More than a technical walkthrough, this talk frames water data as a sociological artifact and as a record of how communities, industries, and ecosystems have interacted over time. By analyzing trends in key parameters like pH, temperature, and conductivity, we can surface narratives of environmental change, industrialization, and regulation. This blend of large-scale data processing and social interpretation makes the talk relevant to anyone interested in data engineering, environmental science, or applied analytics.
Prior Knowledge Expected
Basic familiarity with Python, data analysis workflows, and working with APIs. Some knowledge of tabular data formats (e.g., Parquet, CSV) and SQL-style querying (e.g., DuckDB or pandas) will be helpful but not required.
Outline with Time Estimates
- 0–5 min: Why rivers matter and data as historical memory
- Rivers as sociological and environmental archives
- Scope and scale of USGS continuous monitoring
- 5–15 min: Getting the data
- Overview of the USGS Water Quality API
- Continuous vs. discrete measurements
- Estimating data scale across states
- 15–25 min: Processing at scale
- Using Remote SSH to handle large datasets
- Partitioning data with Parquet and querying with DuckDB
- Building reproducible Python pipelines
- 25–35 min: Listening to the data
- Identifying long-term trends: pH, conductivity, dissolved oxygen
- Connecting data to environmental and regulatory history
- Mapping change over space and time
- 35–40 min: Takeaways and discussion
- Lessons from working with massive public datasets
- How sociological framing enriches technical analysis
- Q&A
Audience Takeaways
- How to estimate and retrieve massive environmental datasets using the USGS API
- How to use Remote SSH workflows in Positron to handle large-scale data processing
- How to structure and query historical time series efficiently with Parquet and DuckDB
- How sociological framing can shape richer and more meaningful data analysis
- Practical patterns for working with other large open datasets beyond USGS
Audience Level
Beginner to Intermediate
Talk Length
40 minutes (including Q&A)
References / Links
Rodrigo Silva Ferreira is a QA Engineer at Posit, where he contributes to the quality and usability of open-source tools that empower data scientists working in R and Python. He focuses on both manual and automated testing strategies to ensure reliability, performance, and an excellent user experience.

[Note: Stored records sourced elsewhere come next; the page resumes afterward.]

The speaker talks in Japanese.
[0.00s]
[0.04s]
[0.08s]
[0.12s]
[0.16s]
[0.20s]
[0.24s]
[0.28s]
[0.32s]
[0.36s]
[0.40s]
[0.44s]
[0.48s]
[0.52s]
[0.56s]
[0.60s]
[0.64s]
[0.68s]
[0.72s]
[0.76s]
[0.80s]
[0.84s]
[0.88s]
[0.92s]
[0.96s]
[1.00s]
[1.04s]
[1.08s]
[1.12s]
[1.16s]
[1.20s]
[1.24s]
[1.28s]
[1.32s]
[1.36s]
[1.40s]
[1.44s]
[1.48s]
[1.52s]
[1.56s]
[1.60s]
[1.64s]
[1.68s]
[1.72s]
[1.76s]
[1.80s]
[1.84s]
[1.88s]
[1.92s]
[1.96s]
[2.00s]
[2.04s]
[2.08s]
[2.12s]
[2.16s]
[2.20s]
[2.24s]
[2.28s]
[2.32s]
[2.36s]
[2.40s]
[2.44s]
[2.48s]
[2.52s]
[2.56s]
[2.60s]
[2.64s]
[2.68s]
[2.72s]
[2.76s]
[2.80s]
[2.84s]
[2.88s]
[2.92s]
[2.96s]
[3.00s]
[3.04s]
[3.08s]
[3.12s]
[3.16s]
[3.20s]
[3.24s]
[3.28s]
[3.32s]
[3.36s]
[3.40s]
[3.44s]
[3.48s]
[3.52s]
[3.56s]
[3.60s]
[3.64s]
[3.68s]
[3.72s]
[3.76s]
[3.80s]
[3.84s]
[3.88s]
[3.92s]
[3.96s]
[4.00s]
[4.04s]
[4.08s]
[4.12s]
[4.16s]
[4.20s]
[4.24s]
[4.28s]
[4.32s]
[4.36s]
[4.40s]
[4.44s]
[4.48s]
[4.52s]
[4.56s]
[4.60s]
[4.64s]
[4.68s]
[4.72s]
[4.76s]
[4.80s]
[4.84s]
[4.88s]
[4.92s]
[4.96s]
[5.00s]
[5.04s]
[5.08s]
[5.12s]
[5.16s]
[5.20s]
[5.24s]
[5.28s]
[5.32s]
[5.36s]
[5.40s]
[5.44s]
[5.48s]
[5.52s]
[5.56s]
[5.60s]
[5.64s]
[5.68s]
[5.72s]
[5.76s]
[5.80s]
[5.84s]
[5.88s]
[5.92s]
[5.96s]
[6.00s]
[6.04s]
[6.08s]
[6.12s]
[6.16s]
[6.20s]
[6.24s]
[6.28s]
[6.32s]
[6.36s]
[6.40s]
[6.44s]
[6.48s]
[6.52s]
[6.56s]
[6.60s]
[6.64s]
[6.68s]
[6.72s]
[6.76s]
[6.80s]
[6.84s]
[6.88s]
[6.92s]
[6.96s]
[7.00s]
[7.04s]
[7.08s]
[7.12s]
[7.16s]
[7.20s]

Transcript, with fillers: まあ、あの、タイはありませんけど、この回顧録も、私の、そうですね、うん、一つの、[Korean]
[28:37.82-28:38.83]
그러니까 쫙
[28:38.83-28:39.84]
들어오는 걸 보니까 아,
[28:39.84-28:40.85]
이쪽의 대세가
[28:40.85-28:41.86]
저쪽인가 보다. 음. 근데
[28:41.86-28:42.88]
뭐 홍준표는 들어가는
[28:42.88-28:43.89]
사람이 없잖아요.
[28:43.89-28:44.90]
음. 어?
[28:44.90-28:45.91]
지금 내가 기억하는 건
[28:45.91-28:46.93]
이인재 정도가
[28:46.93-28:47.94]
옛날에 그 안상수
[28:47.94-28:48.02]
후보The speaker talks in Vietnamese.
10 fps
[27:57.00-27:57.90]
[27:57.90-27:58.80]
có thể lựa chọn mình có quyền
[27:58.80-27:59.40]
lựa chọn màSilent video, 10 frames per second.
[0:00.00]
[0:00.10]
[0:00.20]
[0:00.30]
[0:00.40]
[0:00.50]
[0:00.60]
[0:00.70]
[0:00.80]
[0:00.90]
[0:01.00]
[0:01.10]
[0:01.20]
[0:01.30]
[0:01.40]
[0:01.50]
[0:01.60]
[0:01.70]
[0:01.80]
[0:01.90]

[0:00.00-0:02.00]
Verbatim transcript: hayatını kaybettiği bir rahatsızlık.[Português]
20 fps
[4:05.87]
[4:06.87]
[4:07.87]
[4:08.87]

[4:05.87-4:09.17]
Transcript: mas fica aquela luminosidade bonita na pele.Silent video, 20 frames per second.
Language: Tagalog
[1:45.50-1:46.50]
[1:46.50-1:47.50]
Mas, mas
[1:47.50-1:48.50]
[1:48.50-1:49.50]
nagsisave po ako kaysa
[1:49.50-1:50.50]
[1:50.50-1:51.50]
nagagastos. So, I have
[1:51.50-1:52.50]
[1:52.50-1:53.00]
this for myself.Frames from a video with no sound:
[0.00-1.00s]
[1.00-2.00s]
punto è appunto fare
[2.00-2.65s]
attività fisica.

Rodrigo holds a BSc. in Chemistry with minors in Applied Math and Arabic from NYU Abu Dhabi and a MSc. in Analytical Chemistry from the University of Pittsburgh. Multilingual and globally minded, he enjoys working at the intersection of data, science, and technology — especially when it means building tools that help people better understand and navigate the world through its increasingly complex data.